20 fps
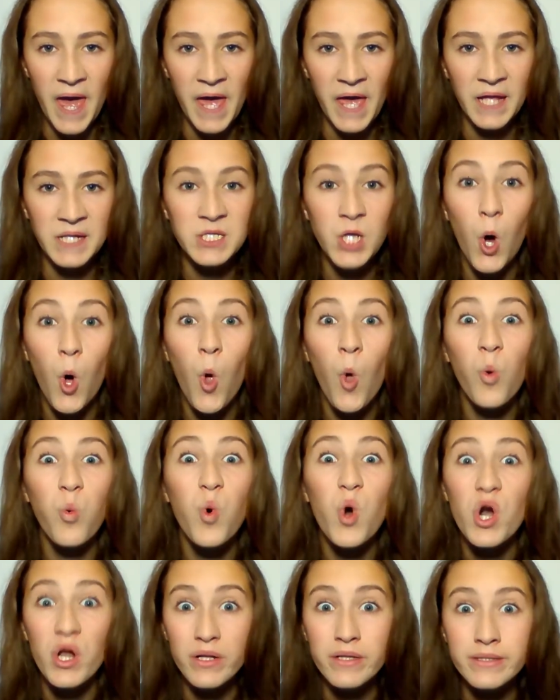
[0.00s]
in the whole
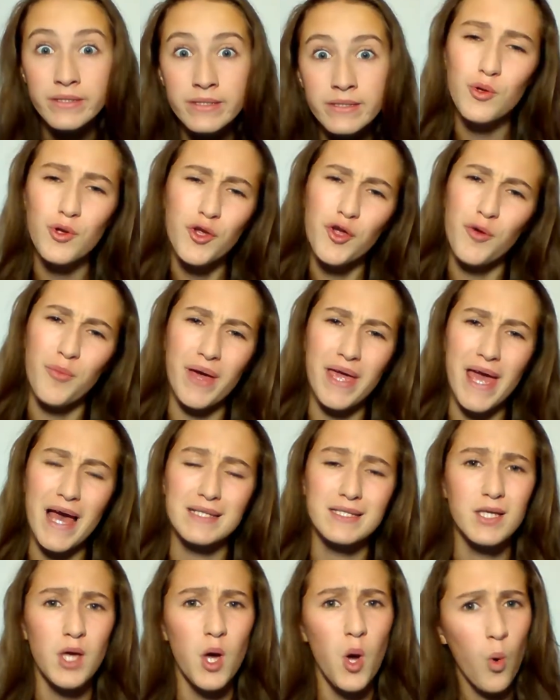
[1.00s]
world. You may
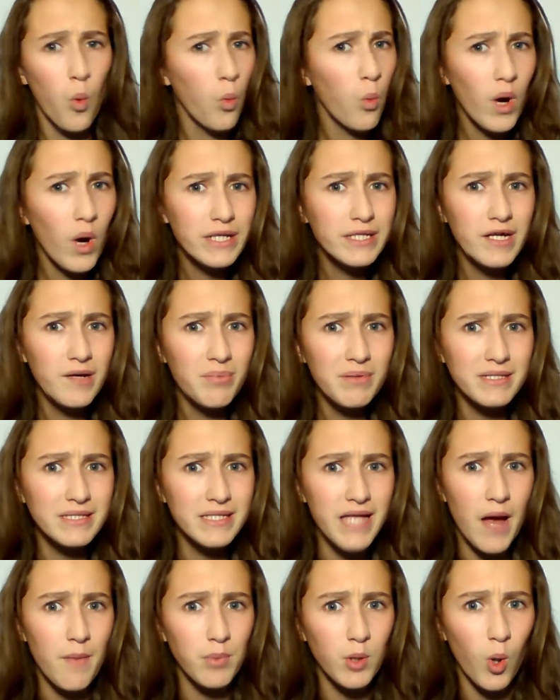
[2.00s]
ask, why double
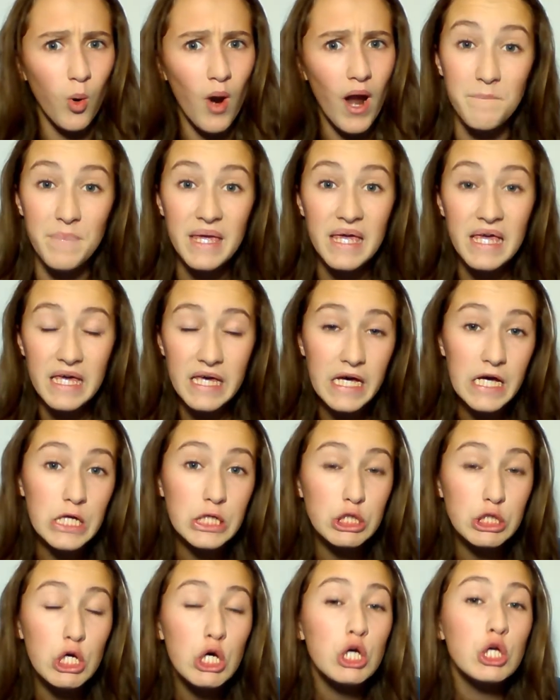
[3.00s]
tap, Laura?
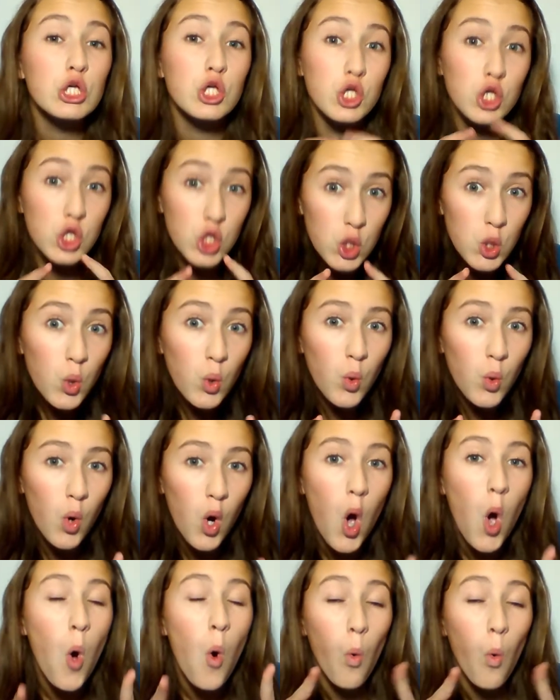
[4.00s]
Because you
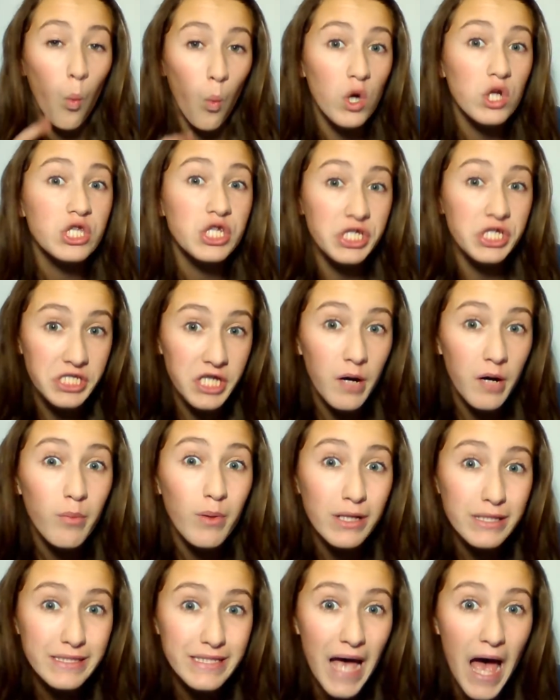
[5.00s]
want to
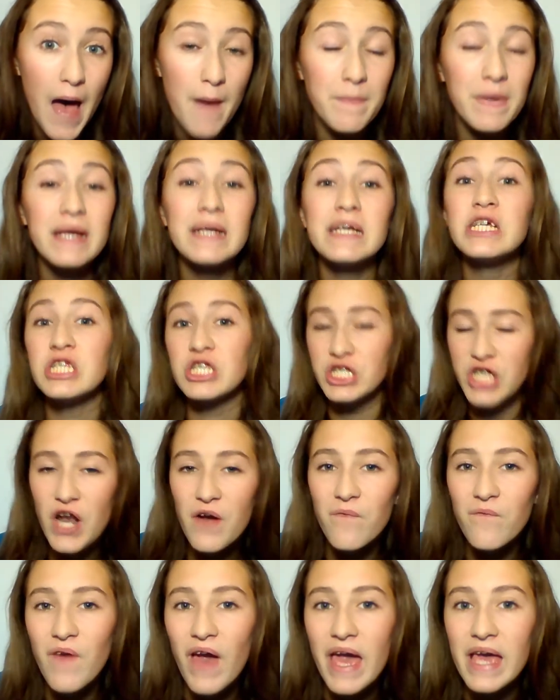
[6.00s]
double tap their
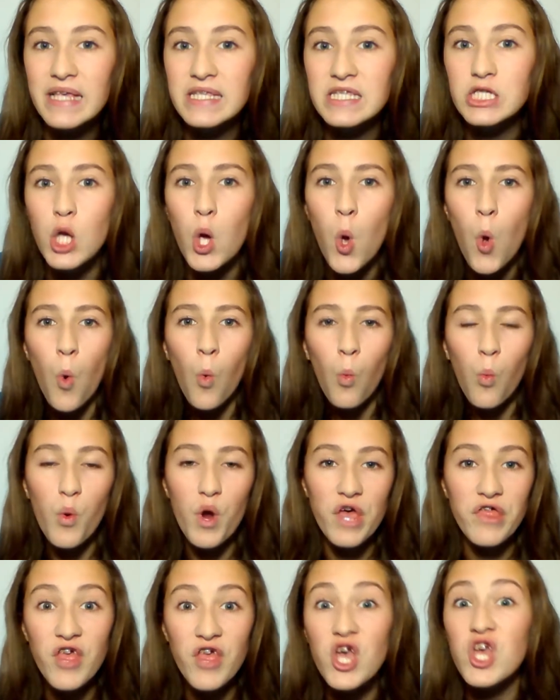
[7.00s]
face
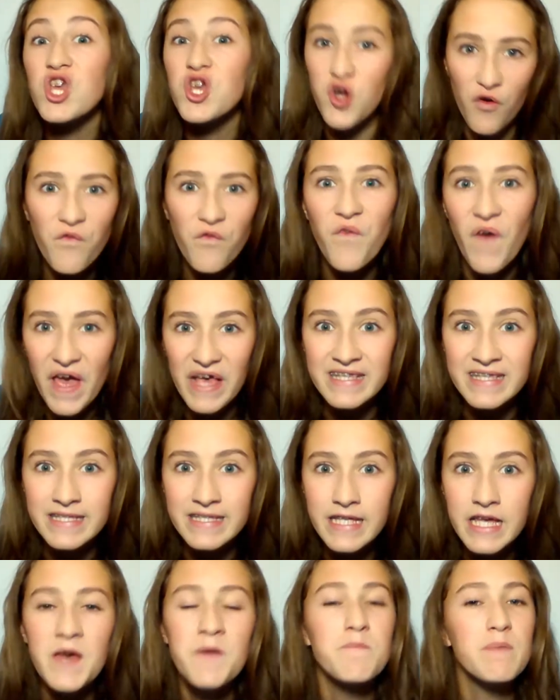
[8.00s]
with your fist
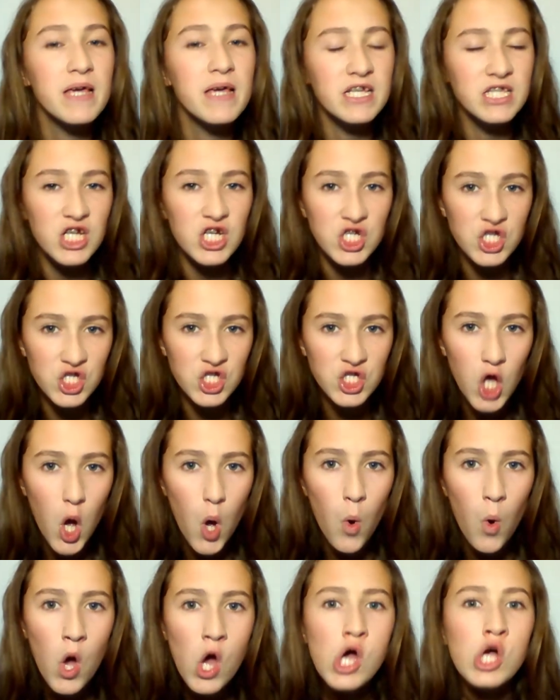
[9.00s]
because they're
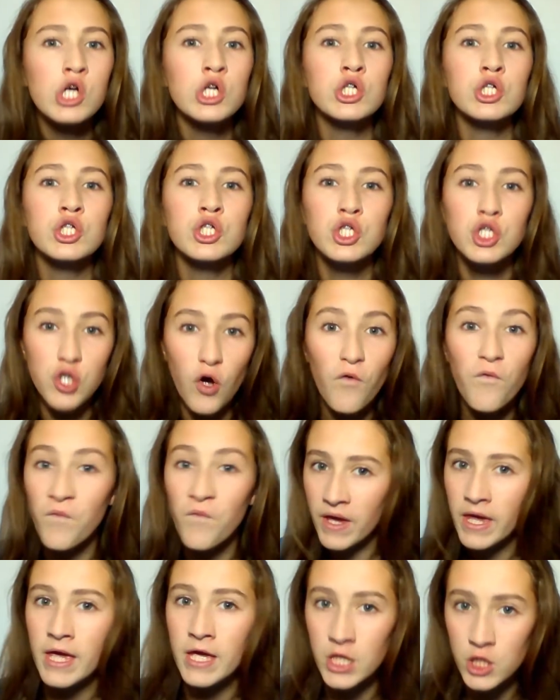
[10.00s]
so, so
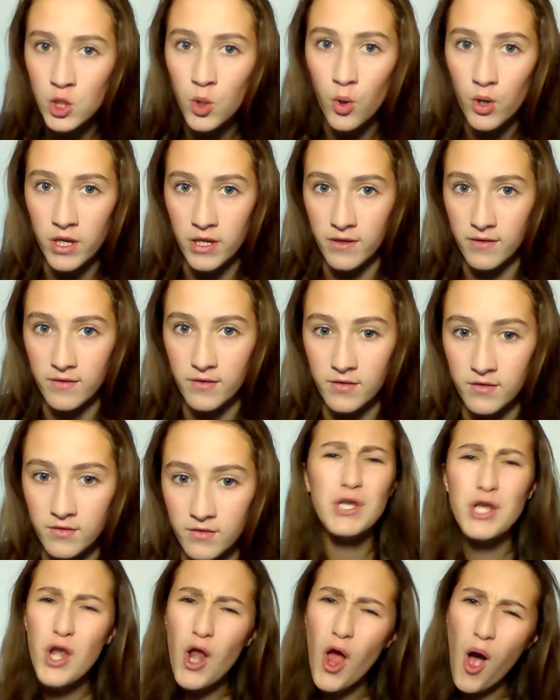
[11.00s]
freaking annoying.
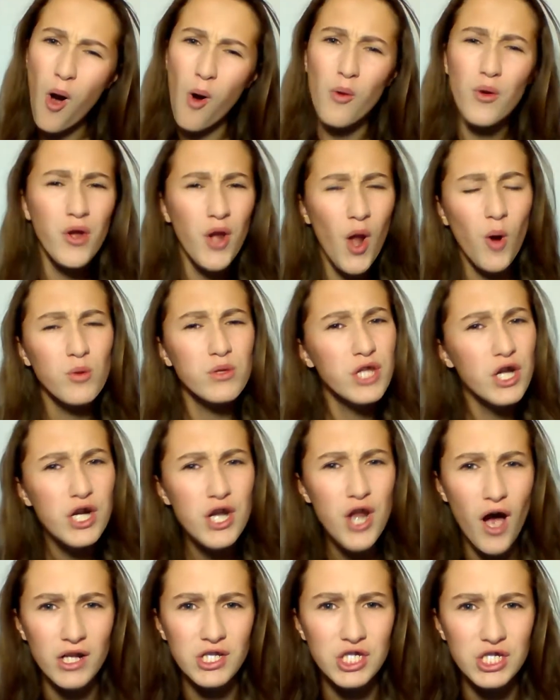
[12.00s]
But no, no, they're
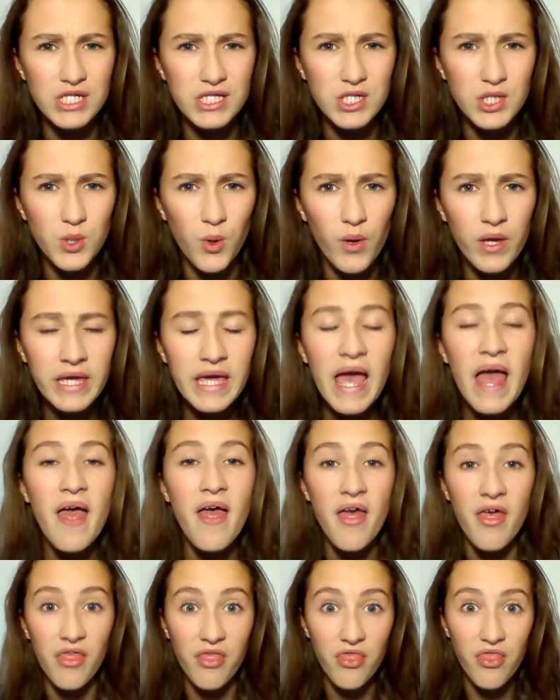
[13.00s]
not just annoying,
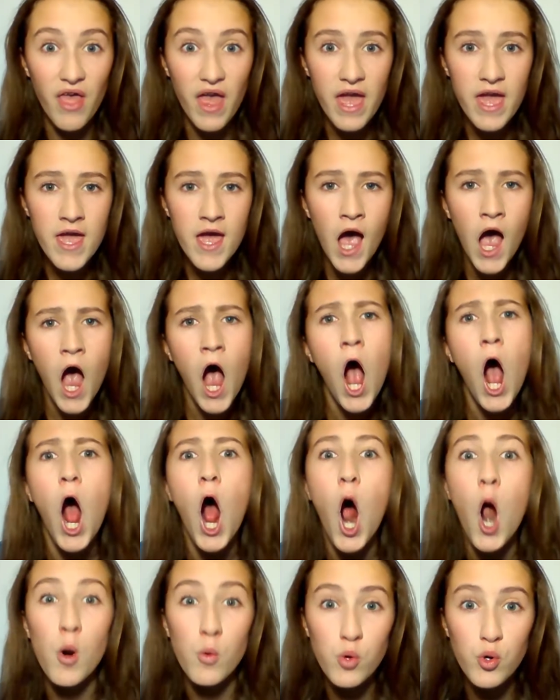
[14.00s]
they
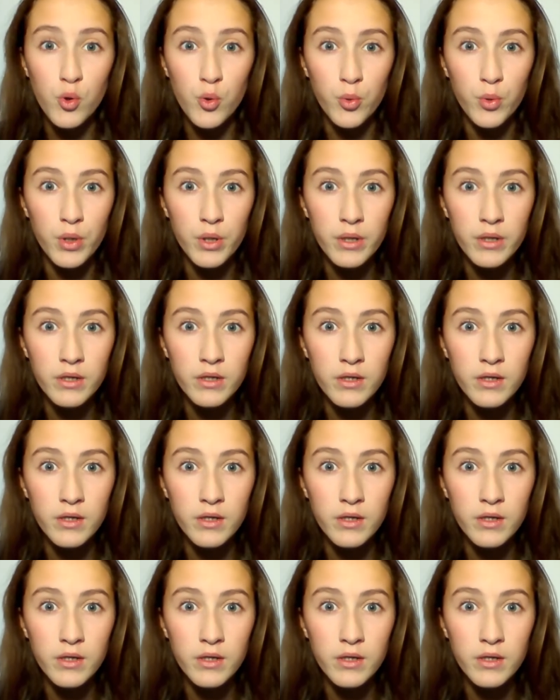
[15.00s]
are rude.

◇ ◇ ◇

Exercise directions
Leave the pictures out and transcribe the remaining material exactly.

Exercise result
20 fps
[0.00s]
in the whole
[1.00s]
world. You may
[2.00s]
ask, why double
[3.00s]
tap, Laura?
[4.00s]
Because you
[5.00s]
want to
[6.00s]
double tap their
[7.00s]
face
[8.00s]
with your fist
[9.00s]
because they're
[10.00s]
so, so
[11.00s]
freaking annoying.
[12.00s]
But no, no, they're
[13.00s]
not just annoying,
[14.00s]
they
[15.00s]
are rude.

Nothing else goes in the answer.